Changement de défenseurs, pétition et guerre de tranchées sur les réseaux sociaux : ces dernières semaines, Tariq Ramadan a intensifié sa défense. Sous le coup de cinq mises en examen pour des viols en France et en Suisse, le théologien, qui réfute ces accusations, sera désormais assisté par deux avocats, spécialistes des discriminations, Me Nabila Asmane et Me Ouadie Elhamamouchi, installés en Seine-Saint-Denis. Sa ligne de défense semble de plus en plus axée sur la question de l'islamophobie, Ramadan estimant subir un acharnement raciste de la part de la justice française. Fin avril, une pétition, signée notamment par des universitaires internationalement reconnus, adressée à la garde des Sceaux, Nicole Belloubet, demandait l'arrêt des poursuites, mettant en cause les magistrats en charge de l'affaire.
Les quelques déclarations de Ramadan appelant au calme, notamment à sa sortie de détention provisoire en novembre 2018, n'ont guère été suivies d'effet. Les plaignantes continuent à subir insultes et menaces, de même que les avocats impliqués dans le dossier. Dans la périphérie de Rouen, Henda Ayari, la première à avoir porté plainte contre le prédicateur a, d'après son témoignage, été insultée et agressée le 6 mai à la sortie d'une grande surface. «Un véhicule est arrivé dans ma direction à vive allure, j'ai cru qu'il allait m'écraser », raconte la quadragénaire dans le procès-verbal du dépôt de sa plainte que Libération a pu consulter. Le conducteur l'aurait menacée en lui disant : «Tu crois que je ne t'ai pas reconnue grosse pute. […] Je vais te régler ton compte.» Il a écopé d'un rappel à la loi. «Cela fait deux ans et demi que ma cliente est prise à partie physiquement», déclare à Libération Me Jonas Haddad, l'un des avocats de Henda Ayari.

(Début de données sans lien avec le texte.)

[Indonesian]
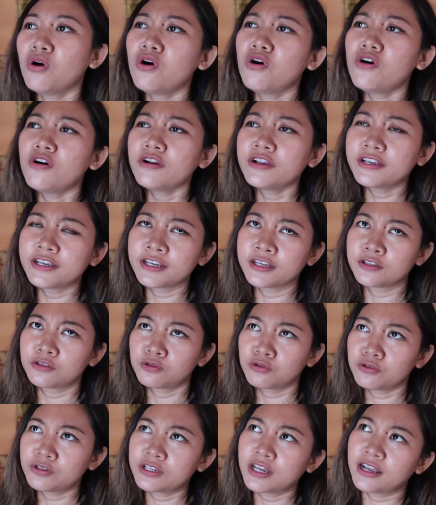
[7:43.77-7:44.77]
Oh,
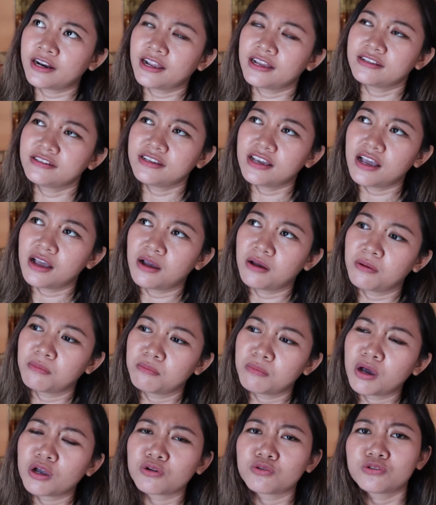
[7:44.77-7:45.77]
gitu caranya.
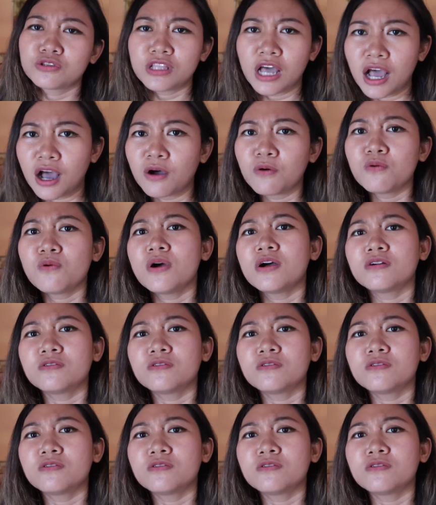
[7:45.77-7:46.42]
Baru tahu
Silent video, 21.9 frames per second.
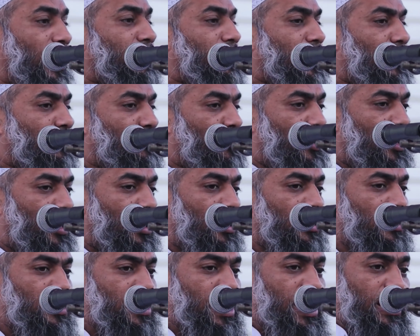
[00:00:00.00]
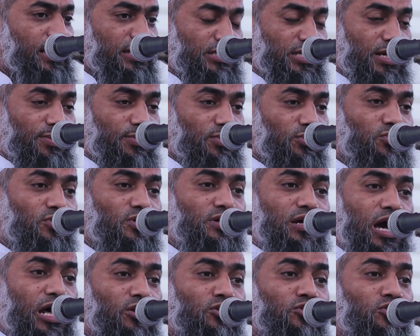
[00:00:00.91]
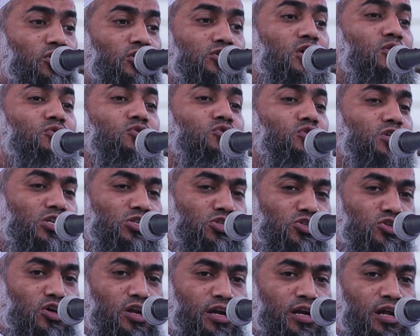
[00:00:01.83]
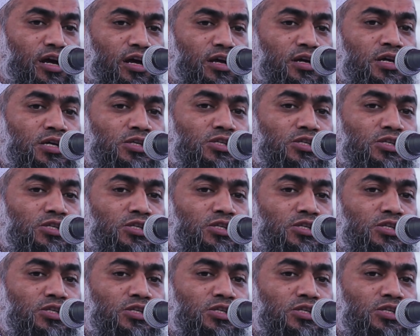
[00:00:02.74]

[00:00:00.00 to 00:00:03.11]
না আটটা করলা এতে যেমন কোনো কারণ দর্শক নোটিশ চলে না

Auteur d'une biographie (Tariq Ramadan, histoire d'une imposture) publiée en janvier, le journaliste Ian Hamel est, en ce moment, l'une des cibles favorites des supporteurs de Ramadan. Il est très violemment attaqué dans un post de blog diffusé le 7 mai par Mediapart. «Ian Hamel n'est ni journaliste ni un informateur, il ment délibérément et apparaît dans le dossier Tariq Ramadan, entre autres, comme un instigateur», écrit l'auteur qui se retranche derrière le pseudonyme de Marianne France.

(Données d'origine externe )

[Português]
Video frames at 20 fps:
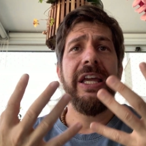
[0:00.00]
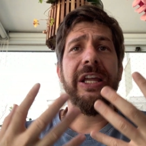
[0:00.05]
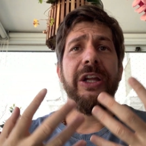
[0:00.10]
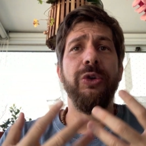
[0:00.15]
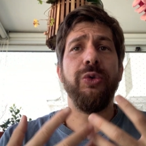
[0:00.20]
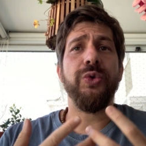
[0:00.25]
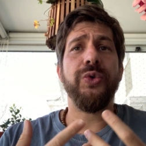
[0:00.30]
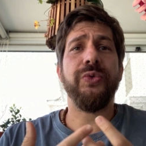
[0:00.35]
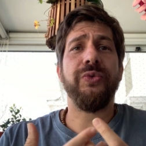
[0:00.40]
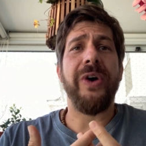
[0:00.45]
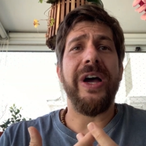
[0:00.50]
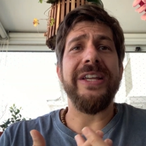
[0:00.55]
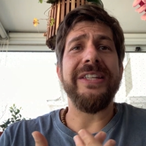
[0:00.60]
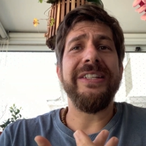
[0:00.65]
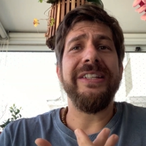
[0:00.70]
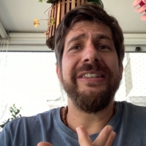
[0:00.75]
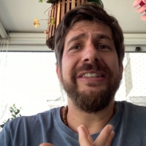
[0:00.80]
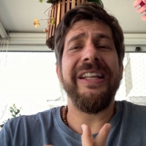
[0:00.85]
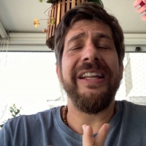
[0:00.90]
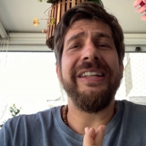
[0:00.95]
e nos faz
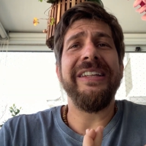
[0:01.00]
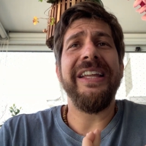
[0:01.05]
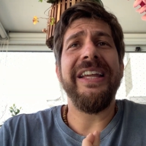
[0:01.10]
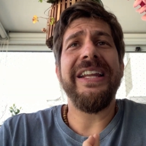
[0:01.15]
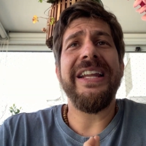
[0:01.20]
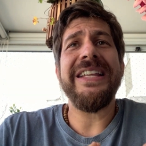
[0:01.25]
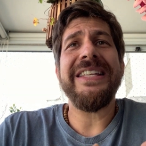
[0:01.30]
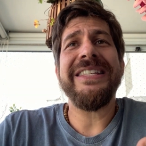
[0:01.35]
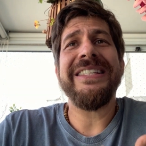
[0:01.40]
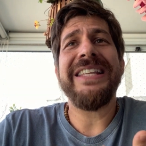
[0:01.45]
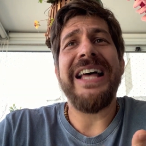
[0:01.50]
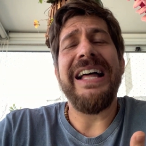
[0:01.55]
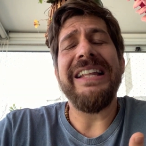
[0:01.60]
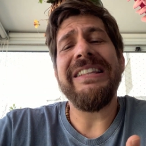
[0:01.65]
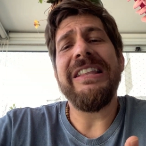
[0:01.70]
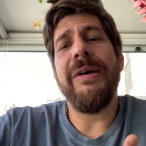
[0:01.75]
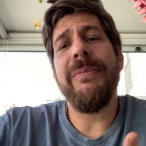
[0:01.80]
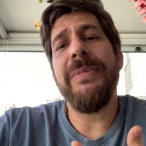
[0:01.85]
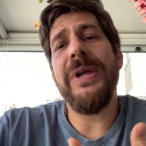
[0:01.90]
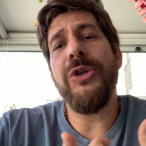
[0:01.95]
entender
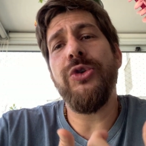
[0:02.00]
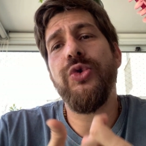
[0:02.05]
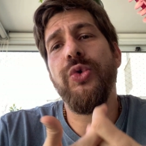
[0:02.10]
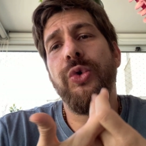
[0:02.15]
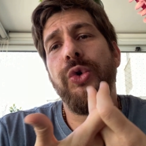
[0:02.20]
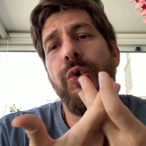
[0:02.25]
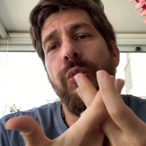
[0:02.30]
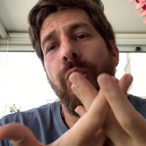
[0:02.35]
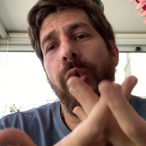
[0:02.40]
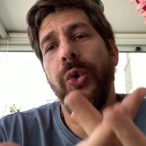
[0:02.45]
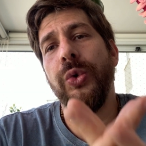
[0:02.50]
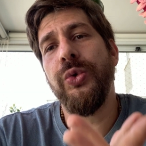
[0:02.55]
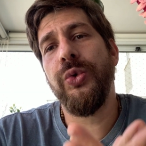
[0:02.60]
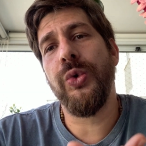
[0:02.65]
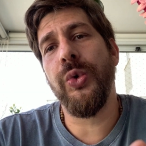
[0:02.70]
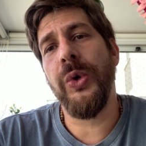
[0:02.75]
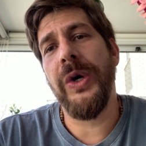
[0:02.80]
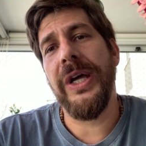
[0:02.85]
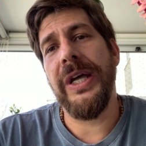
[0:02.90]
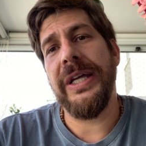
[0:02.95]
exatamente o que o
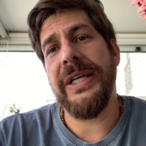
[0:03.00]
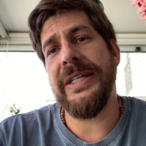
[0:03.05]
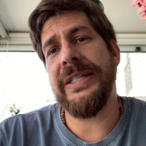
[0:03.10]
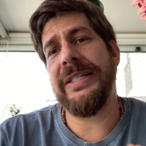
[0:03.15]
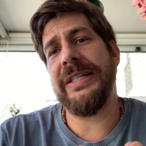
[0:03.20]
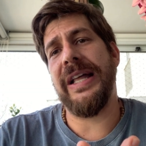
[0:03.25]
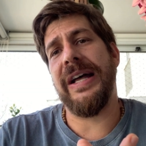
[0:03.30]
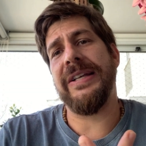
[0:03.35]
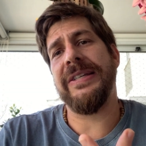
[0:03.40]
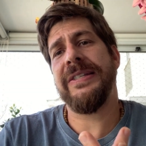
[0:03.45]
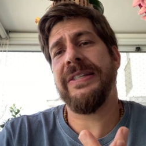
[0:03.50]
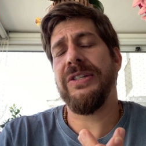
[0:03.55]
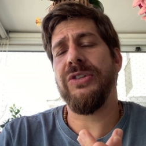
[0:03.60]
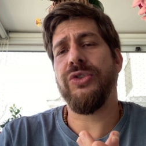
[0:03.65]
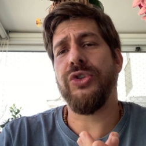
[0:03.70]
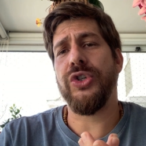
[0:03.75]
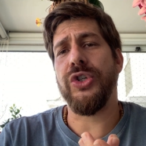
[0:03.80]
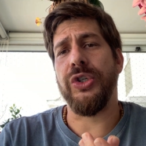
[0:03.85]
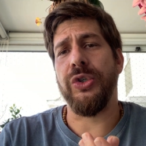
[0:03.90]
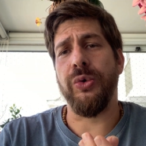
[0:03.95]
outro está
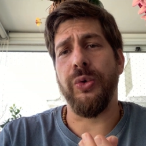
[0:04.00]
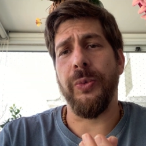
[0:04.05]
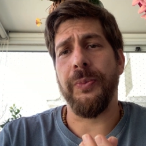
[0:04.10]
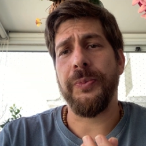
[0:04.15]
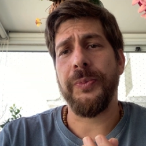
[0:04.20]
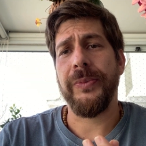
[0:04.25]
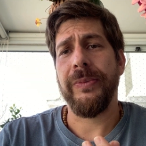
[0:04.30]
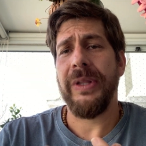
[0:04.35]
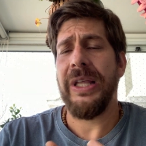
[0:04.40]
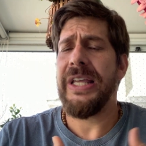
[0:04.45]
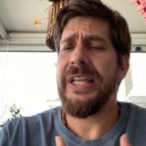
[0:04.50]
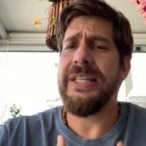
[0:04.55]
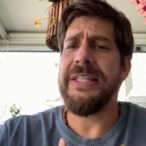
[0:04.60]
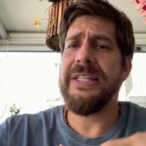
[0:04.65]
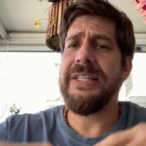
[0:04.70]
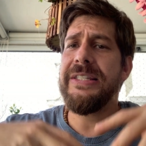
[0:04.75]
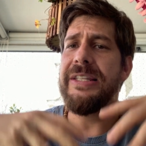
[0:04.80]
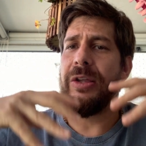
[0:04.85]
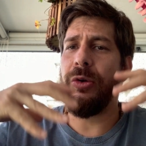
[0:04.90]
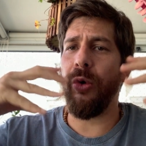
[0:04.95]
sentindo.
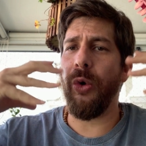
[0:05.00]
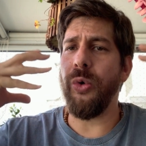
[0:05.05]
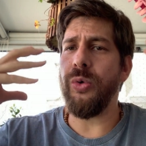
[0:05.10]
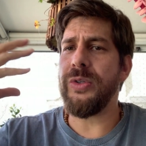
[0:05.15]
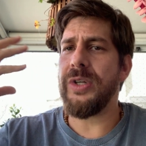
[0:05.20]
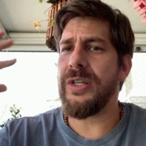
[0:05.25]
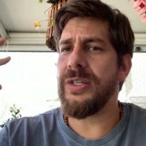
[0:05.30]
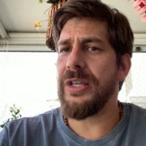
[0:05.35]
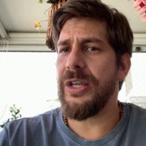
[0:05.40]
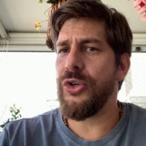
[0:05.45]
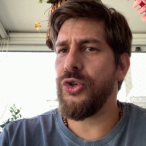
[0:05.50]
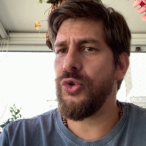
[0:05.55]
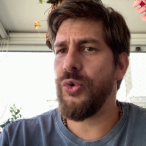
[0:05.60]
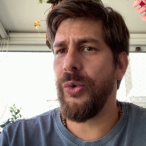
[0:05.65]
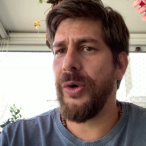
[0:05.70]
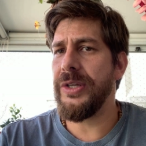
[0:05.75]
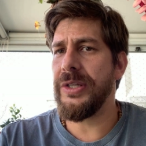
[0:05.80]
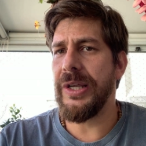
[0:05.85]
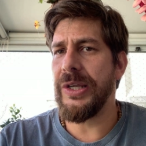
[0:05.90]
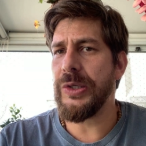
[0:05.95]
Existem outras
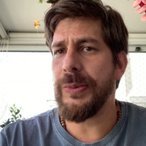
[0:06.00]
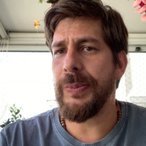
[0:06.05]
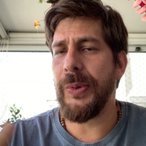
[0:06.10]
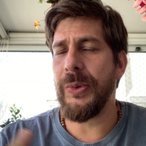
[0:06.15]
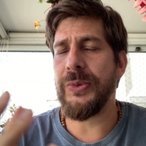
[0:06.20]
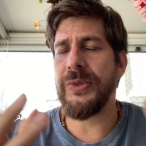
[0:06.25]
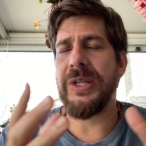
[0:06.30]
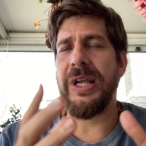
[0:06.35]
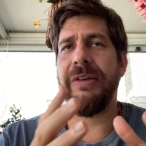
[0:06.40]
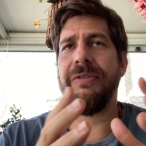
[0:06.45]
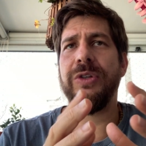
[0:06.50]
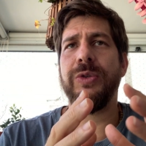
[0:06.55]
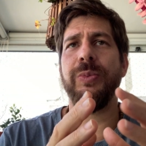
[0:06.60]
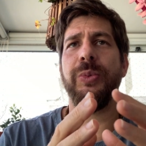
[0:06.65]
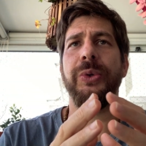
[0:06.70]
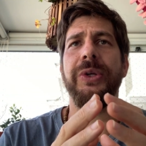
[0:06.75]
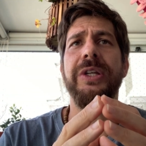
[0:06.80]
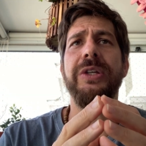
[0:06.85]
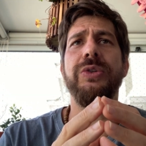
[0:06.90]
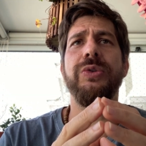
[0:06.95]
regiões responsáveis
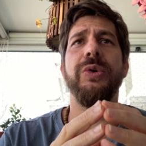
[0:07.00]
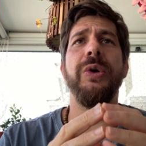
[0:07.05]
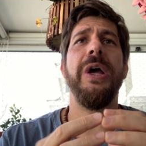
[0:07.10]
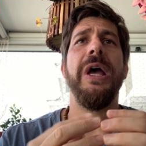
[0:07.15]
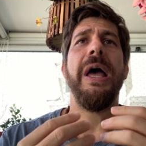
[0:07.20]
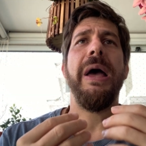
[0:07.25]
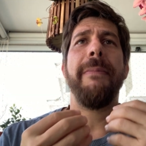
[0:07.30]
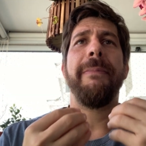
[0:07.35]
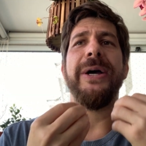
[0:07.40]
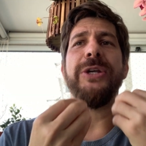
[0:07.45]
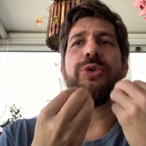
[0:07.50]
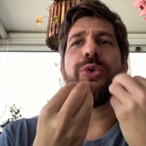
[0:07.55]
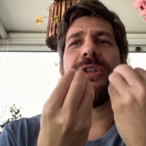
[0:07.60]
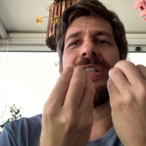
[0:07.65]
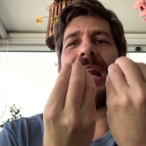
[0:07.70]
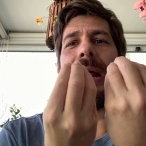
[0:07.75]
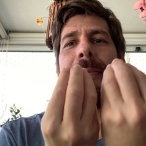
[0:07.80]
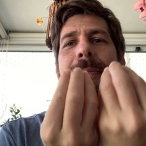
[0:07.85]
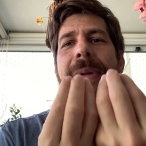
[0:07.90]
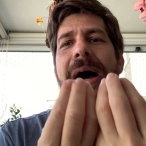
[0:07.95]
por isso, mas o
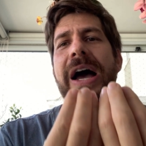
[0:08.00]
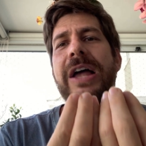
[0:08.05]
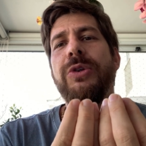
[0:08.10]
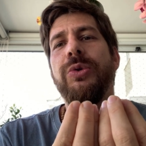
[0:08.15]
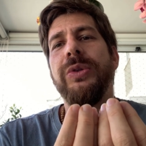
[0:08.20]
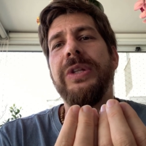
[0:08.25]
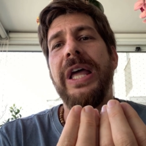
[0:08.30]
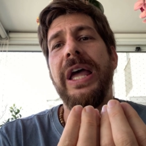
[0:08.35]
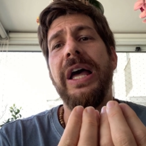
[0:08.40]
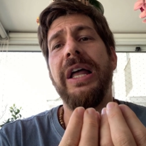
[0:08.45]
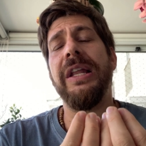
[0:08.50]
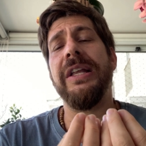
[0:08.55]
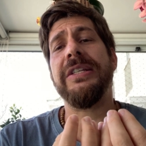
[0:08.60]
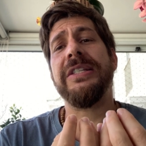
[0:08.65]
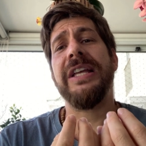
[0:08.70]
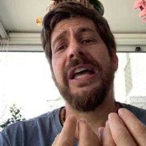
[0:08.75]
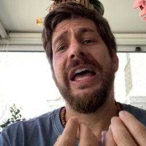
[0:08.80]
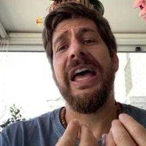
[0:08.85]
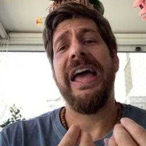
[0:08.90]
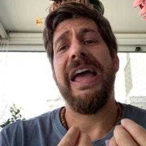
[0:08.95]
trabalho
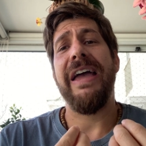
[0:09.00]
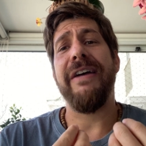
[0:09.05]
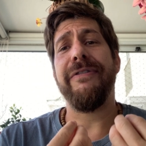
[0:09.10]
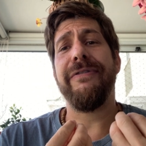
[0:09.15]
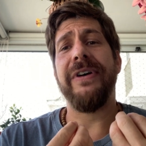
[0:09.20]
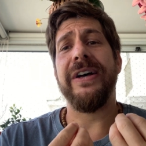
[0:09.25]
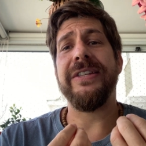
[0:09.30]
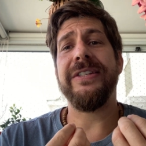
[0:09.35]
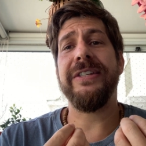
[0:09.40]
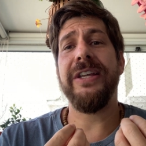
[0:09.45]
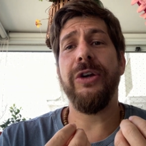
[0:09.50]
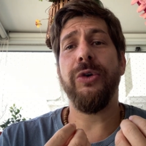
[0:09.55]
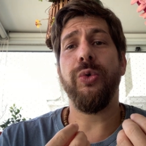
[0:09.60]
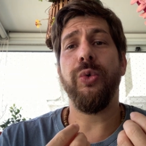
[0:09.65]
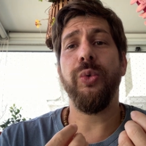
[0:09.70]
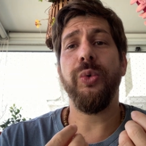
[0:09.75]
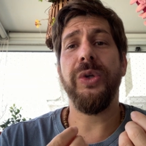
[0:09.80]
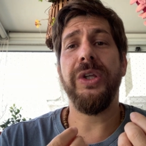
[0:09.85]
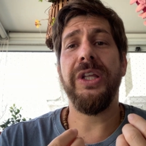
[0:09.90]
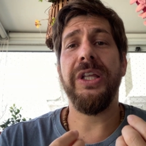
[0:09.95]
delas é fazer
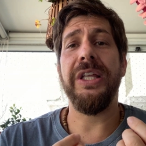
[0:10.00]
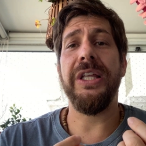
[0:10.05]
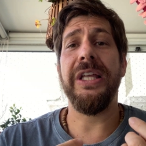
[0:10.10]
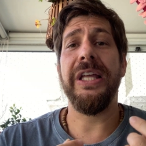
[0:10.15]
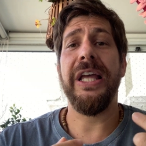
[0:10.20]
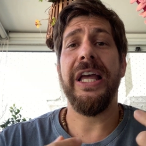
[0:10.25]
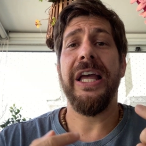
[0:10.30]
com que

Dans le volet judiciaire, le dossier est toujours en cours d'instruction en ce qui concerne les accusations de viol et les mises en examen dont Tariq Ramadan fait l'objet. Le prédicateur est convoqué le 24 juin au tribunal judiciaire de Paris, à la demande du parquet. Dans son livre Devoir de vérité, publié le 11 septembre, il cite à 84 reprises le véritable nom de «Christelle», la deuxième plaignante, ce qui ne peut être fait sans l'accord écrit de la victime. Le théologien, sous contrôle judiciaire assorti d'une interdiction de quitter le territoire français, est demeuré actif sur les réseaux sociaux. Pendant la pandémie, installé en Seine-Saint-Denis, il a notamment tenu des chroniques de confinement. Son réseau habituel de mosquées, souvent liées à Musulmans de France (l'ex-UOIF), la branche française des Frères musulmans a cessé de l'inviter à donner des conférences. A part quelques rares personnalités comme l'islamologue François Burgat, l'intellectuel suisse a perdu l'essentiel de ses soutiens.